# What you should do:
Only the lines below from the one containing "[0:00.00-0:01.00]" through the one containing "[0:06.00-0:07.00]" belong in the answer, set down exactly, with the pictures left out.

Collected data entries
================================
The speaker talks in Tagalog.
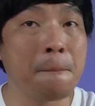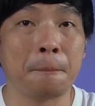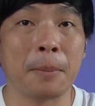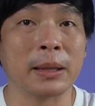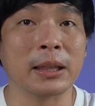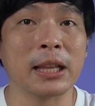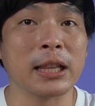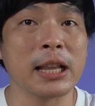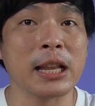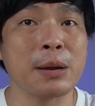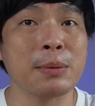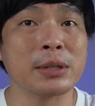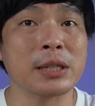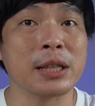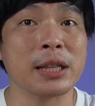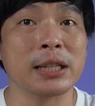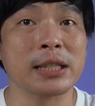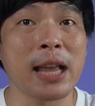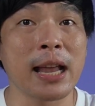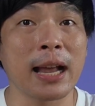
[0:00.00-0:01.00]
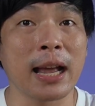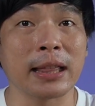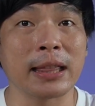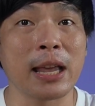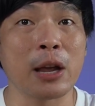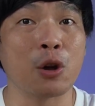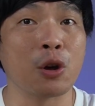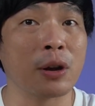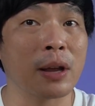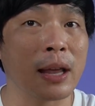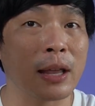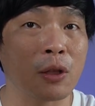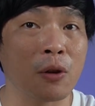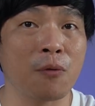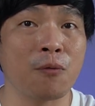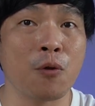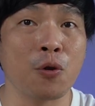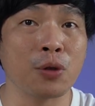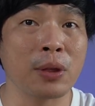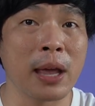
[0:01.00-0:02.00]
Pagdating naman sa design category, ito
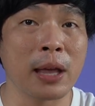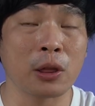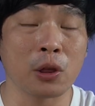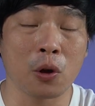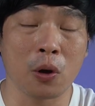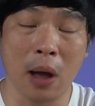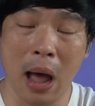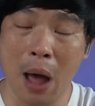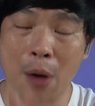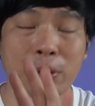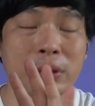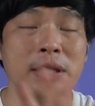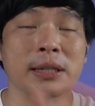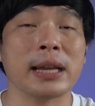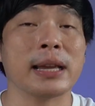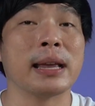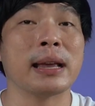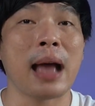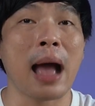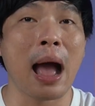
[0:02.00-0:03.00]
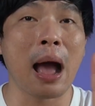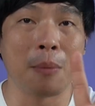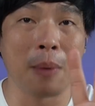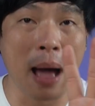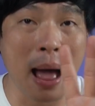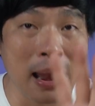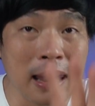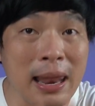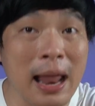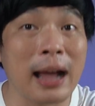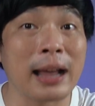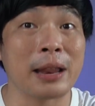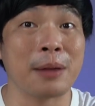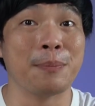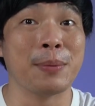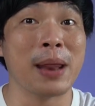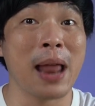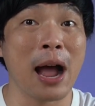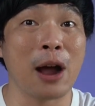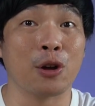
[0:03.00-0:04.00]
phone neto, I would say ang laki na
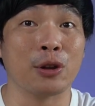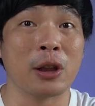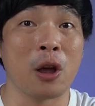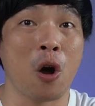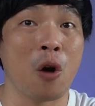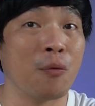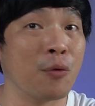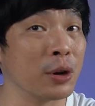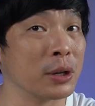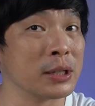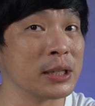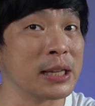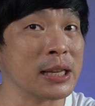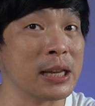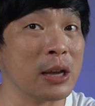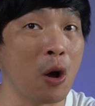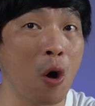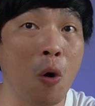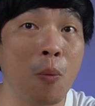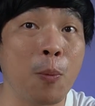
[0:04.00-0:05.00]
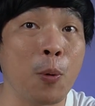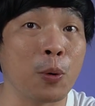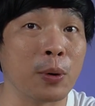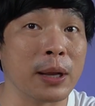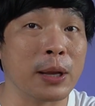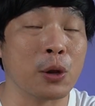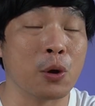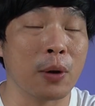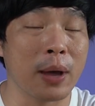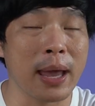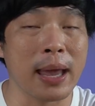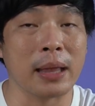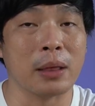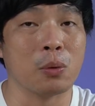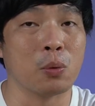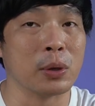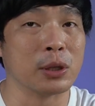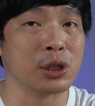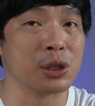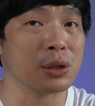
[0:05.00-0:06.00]
binago niya over si Oppo Reno
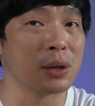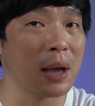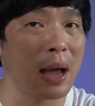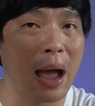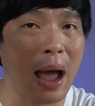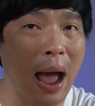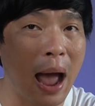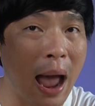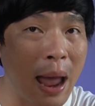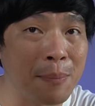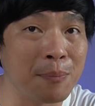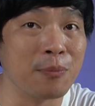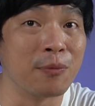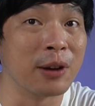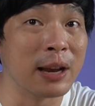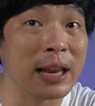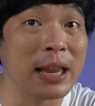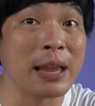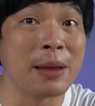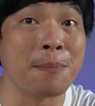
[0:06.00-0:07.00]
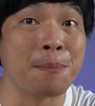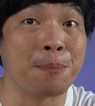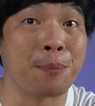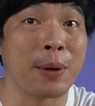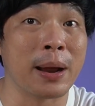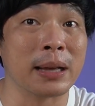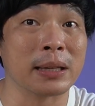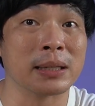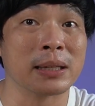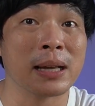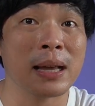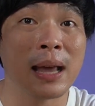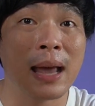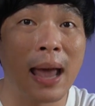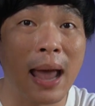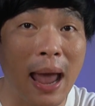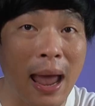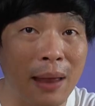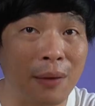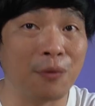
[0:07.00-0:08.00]
8 which I'm really impressed
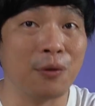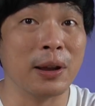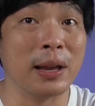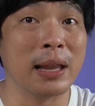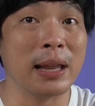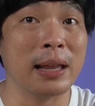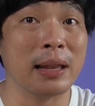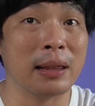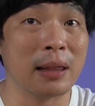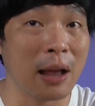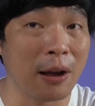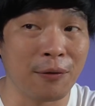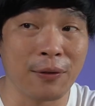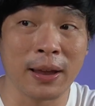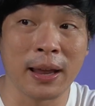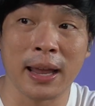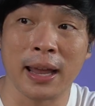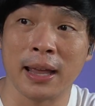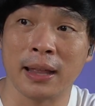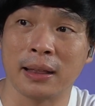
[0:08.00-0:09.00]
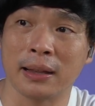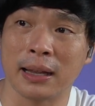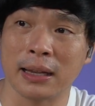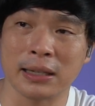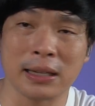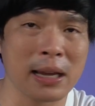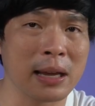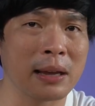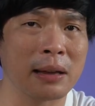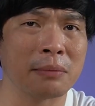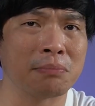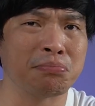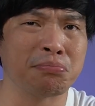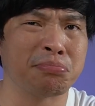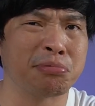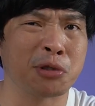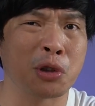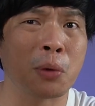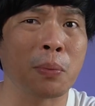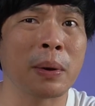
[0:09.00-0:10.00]
and really loving it kasi
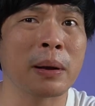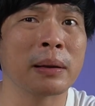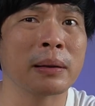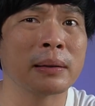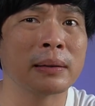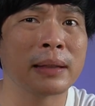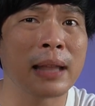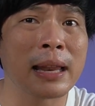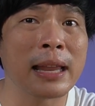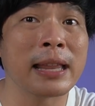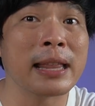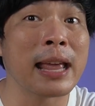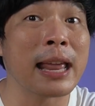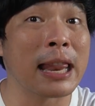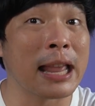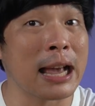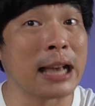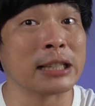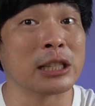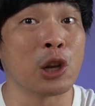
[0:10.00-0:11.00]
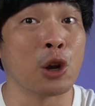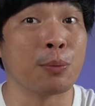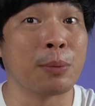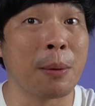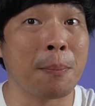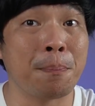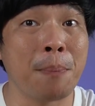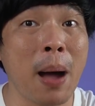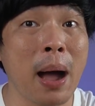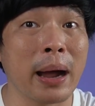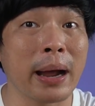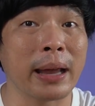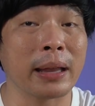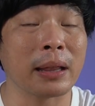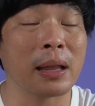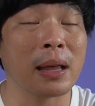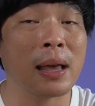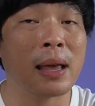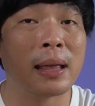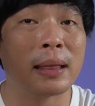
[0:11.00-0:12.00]
sobrang dali na ilagay sa loob ng
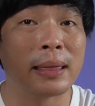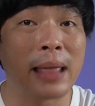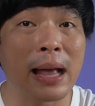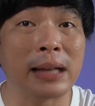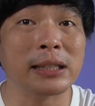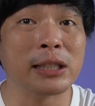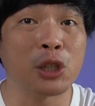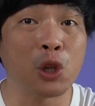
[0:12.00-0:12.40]
pocket dahil sa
================================
# Your response:
[0:00.00-0:01.00]
[0:01.00-0:02.00]
Pagdating naman sa design category, ito
[0:02.00-0:03.00]
[0:03.00-0:04.00]
phone neto, I would say ang laki na
[0:04.00-0:05.00]
[0:05.00-0:06.00]
binago niya over si Oppo Reno
[0:06.00-0:07.00]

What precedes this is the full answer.